Feb. 27, 2003 – Territorial Court Judge Ive Swan rejected on Wednesday a request by Southland Gaming Corp. for a temporary restraining order to keep the V.I. government from interfering with the installation of video lottery terminals on St. Thomas and St. John.
Swan told Southland executives and company attorney Arturo Watlington Jr. that they had adequate remedies through the court system without a restraining order — including the ability to sue the government for damages.
However, the judge said, "the paramount issue in this case is one of compelling public interest, warranting and meriting an early resolution."

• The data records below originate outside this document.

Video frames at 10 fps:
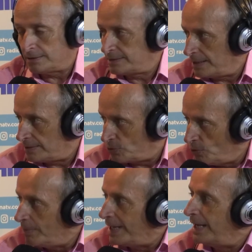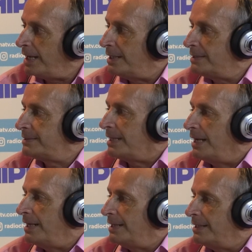eh, se suma a
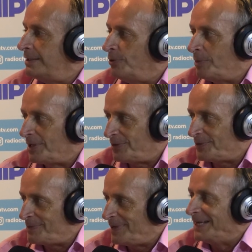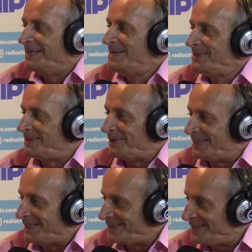esta iluminación de velas.
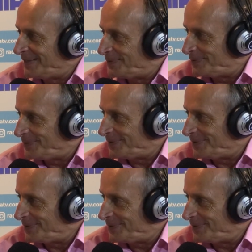Sebastián Tirado, buenos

Swann ordered the case to trial on March 24 and warned both parties to submit evidence and testimony no later than March 14 or face "severe sanction" for failing to complete these pre-trial requirements on time.
Watlington said later Wednesday that he had filed a request to have the trial rescheduled for April 7 because of previously scheduled matters impacting on his ability to be in court on March 24.
On Feb. 18, Southland Gaming of the Virgin Islands sued the V.I. government, asking the court to uphold its 1998 contract to install VLT's on St. Thomas and St. John, to stop executive branch officials from interfering with the contract and to award the company damages.
Last Friday, the V.I. government filed a countersuit, asking the court to nullify the contract on grounds that it was never properly approved by V.I. officials.
So far, according to Watlington, the company has installed a total of 20 gambling machines — at Bluebeard's Castle, The Old Mill and the Caribbean Saloon on St. Thomas. He said 37 more machines are in storage on island. Southland was in the process of installing 100 more at Wyndham Sugar Bay Resort earlier this month when Austin Andrews, V.I. Lottery executive director, stopped approving applications from businesses wanting the terminals.
"We stopped sending applications because of the ongoing controversy," Watlington said. "The place that created the controversy was Sugar Bay. We delivered machines there but they wanted to see an approved application before they allowed the machines in."
Attorney General Iver Stridiron said he was ready to send police to confiscate the machines. But after Wednesday's hearing, he said he was content to let the case run its course.